Grand total before tax and S&H ... is around $480 .....which isnt all that bad atleast I dont think so for brand new rotors that are slotted and/or drilled...SS lines which isnt all that necessary and something you could do further down the road.......

But thats just my opinion.


----------



## psuLemon (Apr 23, 2003)

thestunts200sx said:


> But like everyone says....you never want to skimp out on safety....so its well worth it. Just over 500 for a whole new front brake set up for the most part.....OR possibly go cheap and there goes the whole car.....of course, you should never be puting yourself in that situation....but I live in CA....and atleast every 5 minutes; someone is cutting me off when they damn well know there isnt enough space...and raining outside....
> 
> And I priced
> $60 per rebuilt caliper at kragens ( not loaded ) total is 120
> ...


I think you are better off gettin SS pads then getting fancy rotors unless you want the look. Get stock rotors and spend the extra doe on ss lines. The lines will improve stopping and peddle feel.


----------



## ReVerm (Jan 13, 2003)

thestunts200sx said:


> But like everyone says....you never want to skimp out on safety....so its well worth it.


Er... How is buying OE replacement parts from brand names like Beck Arnley and AC Delco skimping on safety?


----------



## curtisj85 (Jan 7, 2005)

Are there any mods needed to put on the AD22VF set up or is it bolt on


----------



## wildmanee (Nov 21, 2004)

It's pretty much bolt on, you will need to remove the dust shield, but besides that, it's all bolt on.


Here's a link to NPM's Project 1.6 Turbo, and what Mike Young did for the AD22VF's

http://www.nissanperformancemag.com/august01/brake.shtml


----------



## NismoGa16 (Dec 8, 2005)

As some of you know, I'm in the PVD coating business, and basically I want to use my car as a guinea pig for ALL possible automotive applications of our patented coatings.

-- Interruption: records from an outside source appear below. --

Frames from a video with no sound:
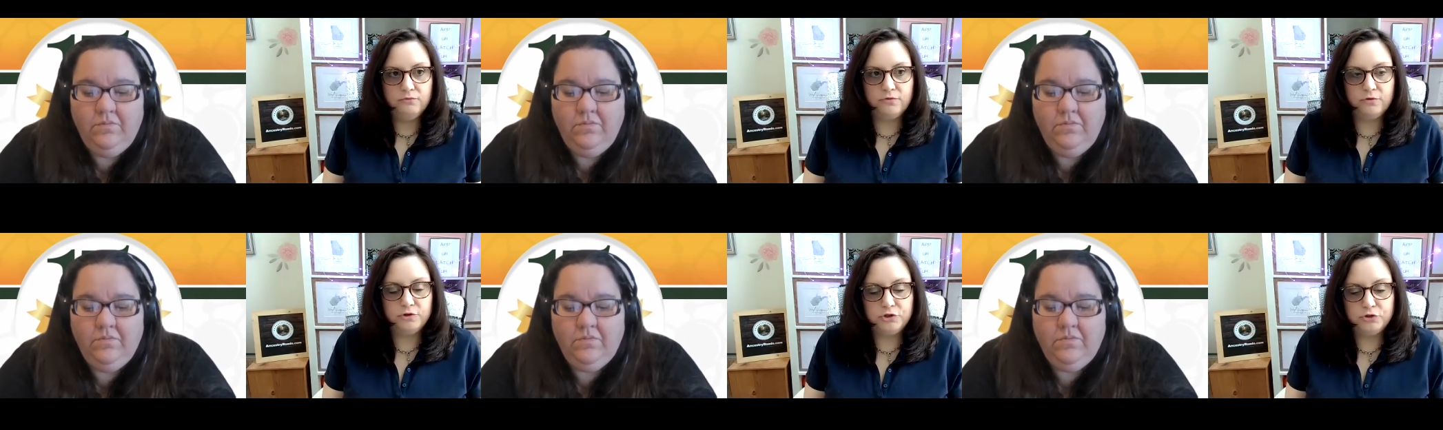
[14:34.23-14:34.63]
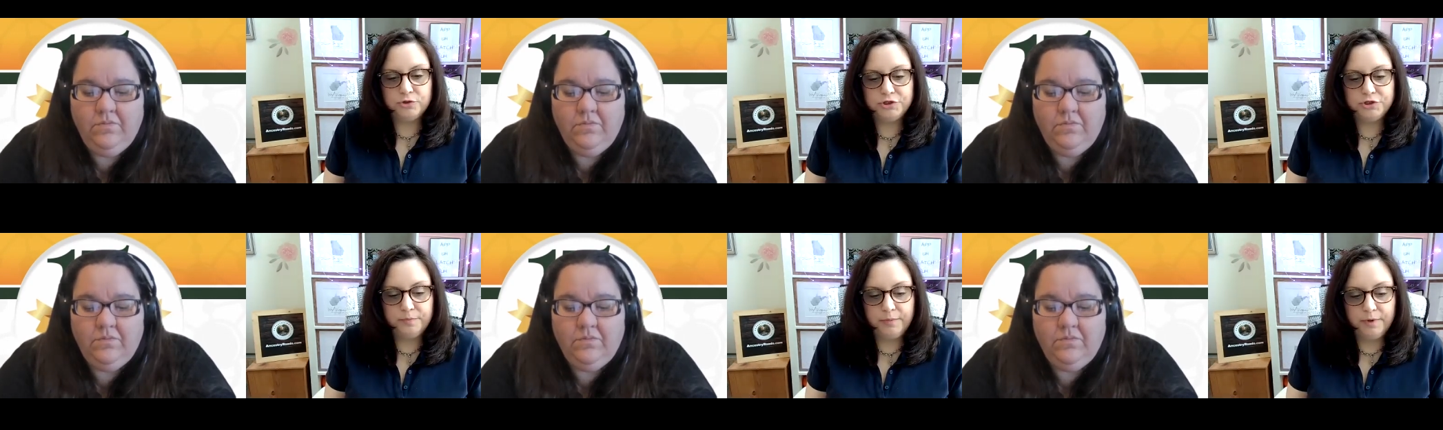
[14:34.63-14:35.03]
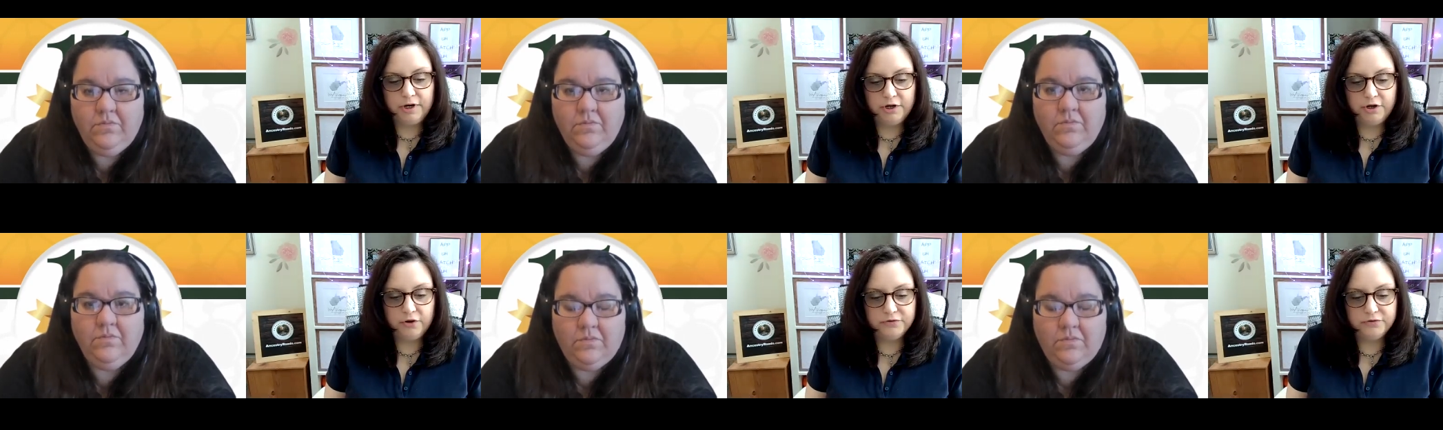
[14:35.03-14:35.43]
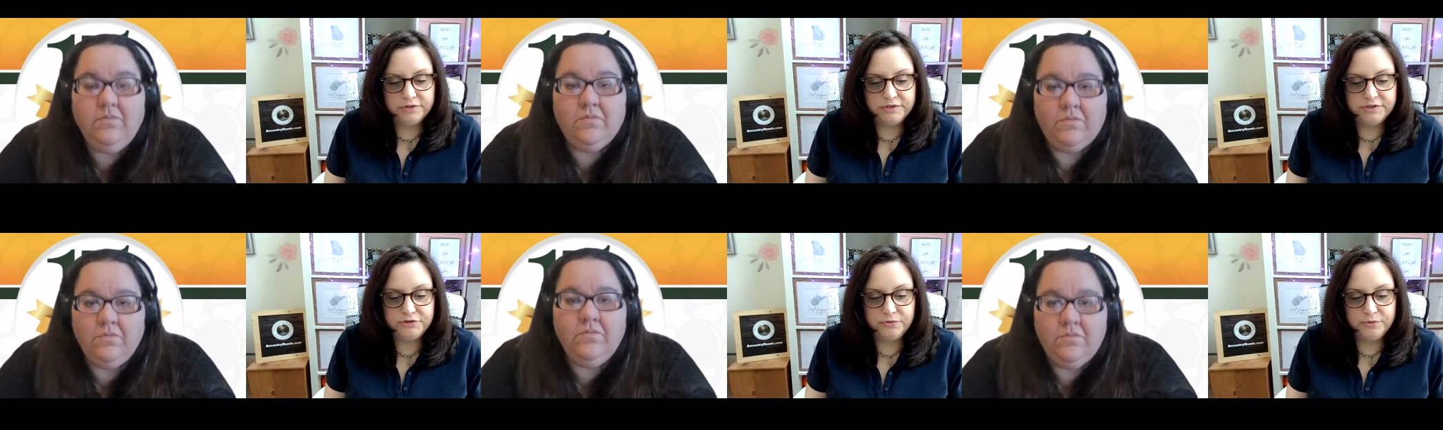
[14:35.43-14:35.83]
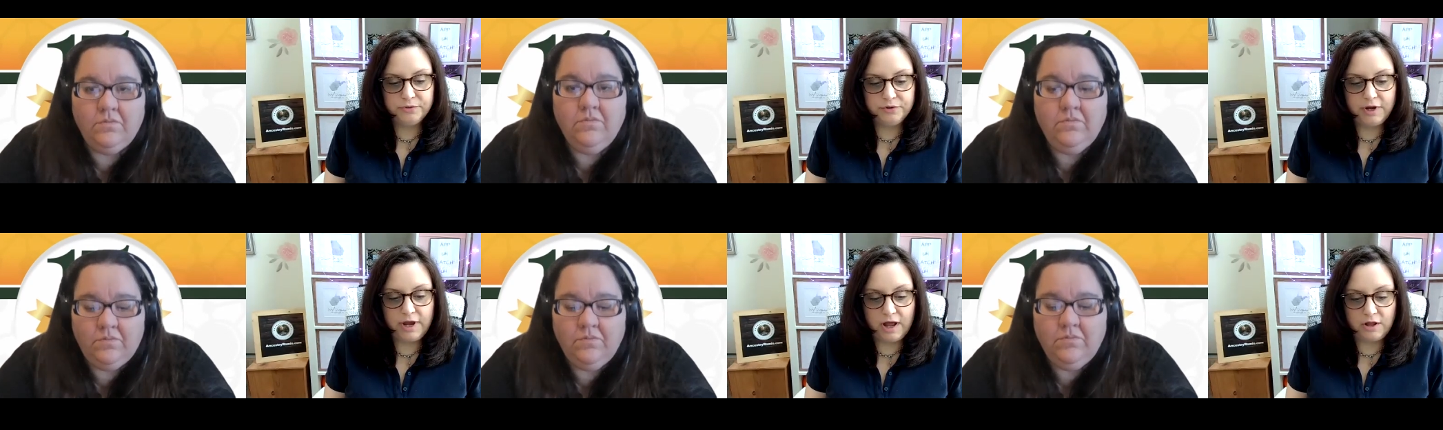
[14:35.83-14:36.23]
Speaker 1: for Georgia, but it goes
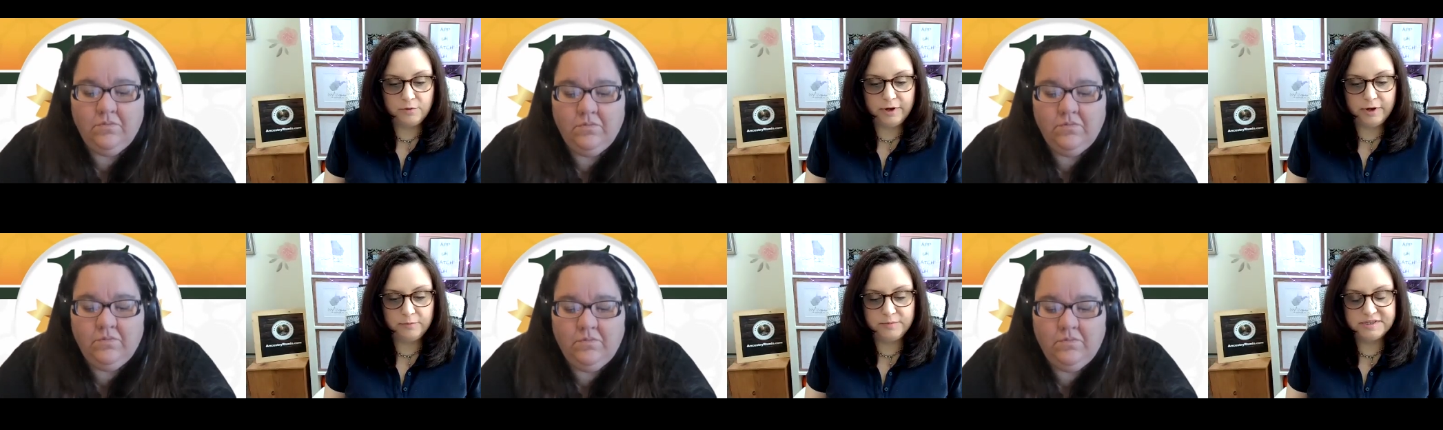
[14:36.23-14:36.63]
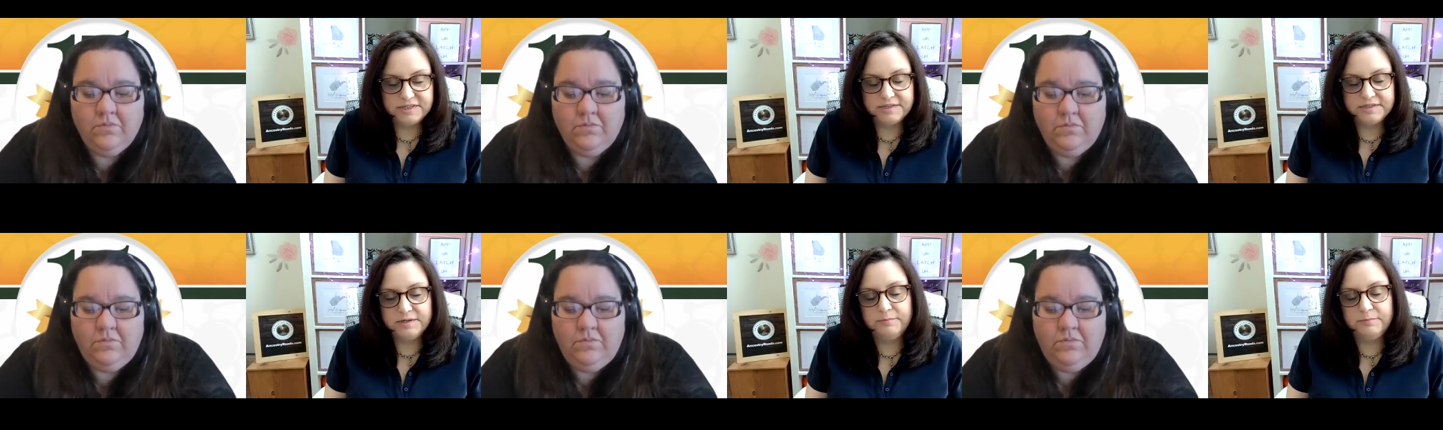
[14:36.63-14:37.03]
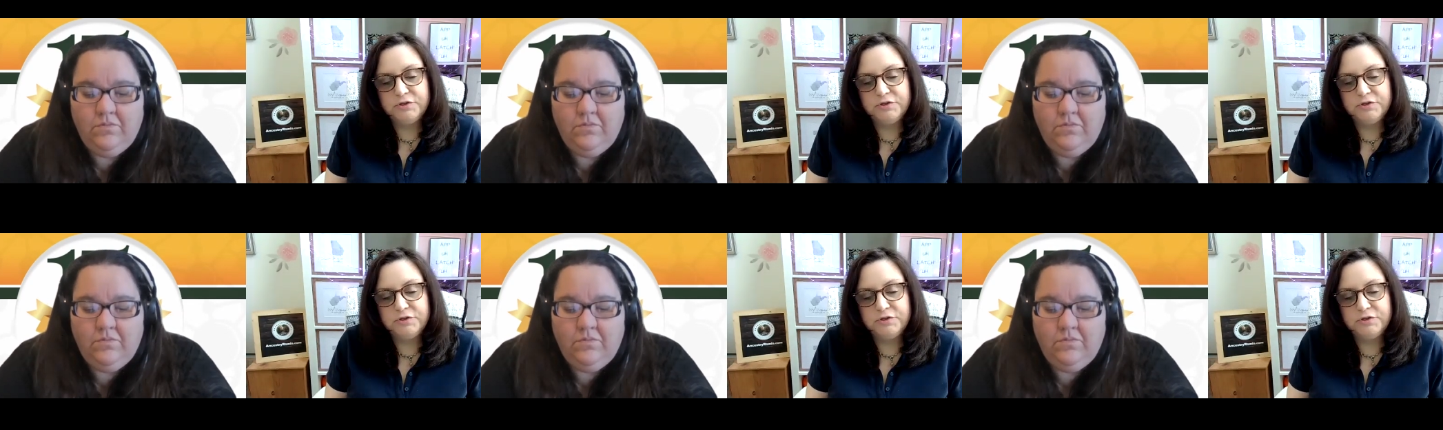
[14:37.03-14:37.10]
into Alabama, Mississippi.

Some of the parts will be purely decorative, like the alluminum valve cover I'm going to coat, and some will be purely performace based, like the header, and still others will have both decorative and performance applications like the CAI. After I get my extensive tune-up done, hopefully next week, I'm going to start saving for an NX2K upgrade with SS lines. 

I have two questions;
first question;
Are the caliper pistons(ad22vf) plastic or aluminum?

if they are alluminum, would having a lower coefficient of drag(i.e. ceramic coating) improve feedback and responsiveness of the pedal ? I know that it will reduce the probablilty of corrosion and seizing, but I'm wondering if coating the bore and piston will provide any performance increase. 

second question;
are axxis pads or EBC greenstuff better for out application ?
Thanks


----------



## wildmanee (Nov 21, 2004)

It'd probably help with the clamping motion, probably make it smoother, and like you said, less chance of seizing. Will it make you stop faster? No. But it'd be worth a try for adding durability/reliability to the pistons..


----------



## ReVerm (Jan 13, 2003)

NismoGa16 said:


> I have two questions;
> first question;
> Are the caliper pistons(ad22vf) plastic or aluminum?
> 
> ...


I can't remember exactly, but for some odd reason cast iron rings a bell for the material of the caliper pistons.

Are you autocrossing/doing track days on these brake pads? If so, neither Axxis nor EBC currently make a usable semi-track pad (the Ultimates/ult are too soft now and the EBC Yellow stuff is terrible). 

In terms of street-only pads, I'm much more inclined to get an Axxis pad over anything from EBC, mostly due to the experiences I've had with EBC Green Stuff/Red Stuff pads.


----------



## NismoGa16 (Dec 8, 2005)

thanks. I've never heard an actual testimonial from somebody who's owned EBC pads, just what I read in the ads. I'm just looking for a good street pad, I won't be on the track much if at all


----------